Medgar Evers (1925-1963) and the Mississippi Press

Tisdale, John Rochelle, 1958- 12 1900 (has links)
Medgar Evers was gunned down in front of his home in June 1963, a murder that went unpunished for almost thirty years. Assassinated at the height of the civil rights movement, Evers is a relatively untreated figure in either popular or academic writing. This dissertation includes three themes. Evers's death defined his life, particularly his public role. The other two themes define his relationship with the press in Mississippi (and its structure), and his relationship to the various civil rights organizations, including his employer, the National Association for the Advancement of Colored People. Was the newspaper press, both state and national, fair in its treatment of Evers? Did the press use Evers to further the civil rights agenda or to retard that movement, and was Evers able to employ the press as a public relations tool in promoting the NAACP agenda? The obvious answers have been that the Mississippi press editors and publishers defended segregation and that Evers played a minor role in the civil rights movement. Most newspaper publishers and editorial writers slanted the news to promote segregation but not all newspapers editors. The Carters of Greenville, J. Oliver Emmerich of McComb and weekly editors Ira Harkey and Hazel Brannon Smith denounced the segregationist groups. Evers, too, is not easily defined.

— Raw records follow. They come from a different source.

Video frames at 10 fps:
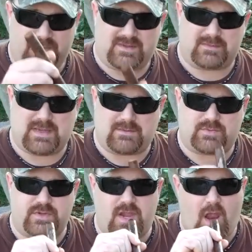
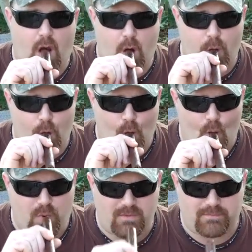Sometimes when you
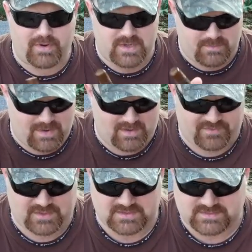put it in your
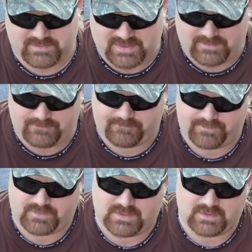mouth, you get some of that
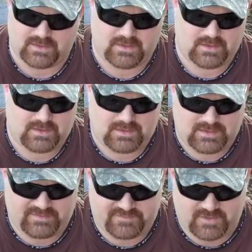
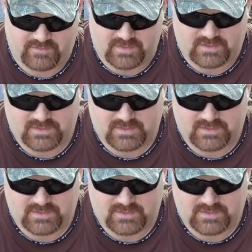leftoverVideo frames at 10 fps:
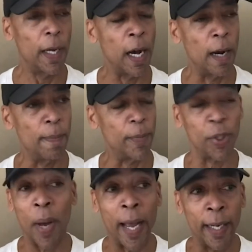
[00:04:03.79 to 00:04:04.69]
Um,
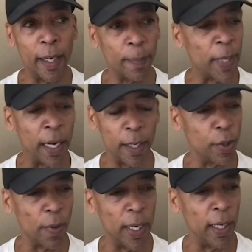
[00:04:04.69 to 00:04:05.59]
so I ended up getting a
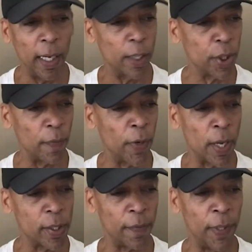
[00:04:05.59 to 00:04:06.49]
degree in English and
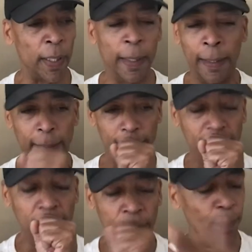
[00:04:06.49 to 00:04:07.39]
philosophy
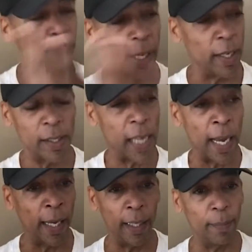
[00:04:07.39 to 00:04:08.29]
because
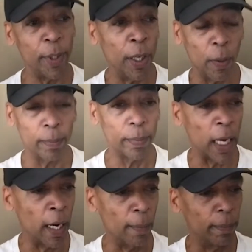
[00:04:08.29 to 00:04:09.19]
I, you know,
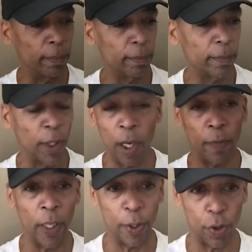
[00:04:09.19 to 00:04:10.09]
um,
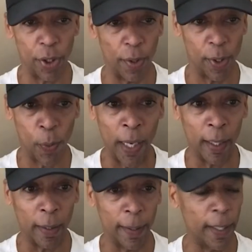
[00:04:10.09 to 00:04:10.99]
loved literature as well.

His life's work produced few results but his mere presence in the most racist state in the country provided other civil rights organizers with an example of personal strength and fortitude unmatched in the late 1950s and early 1960s. The dissertation reviewed the existing primary and secondary source material, and included personal interviews with primary participants in the Jackson boycotts of 1963. Evers compares with Abraham Lincoln in that both received little credit for their accomplishments until more than thirty years after their assassinations. Both represented the democratic philosophy of the common man's ability to achieve deeds not possible in a caste system.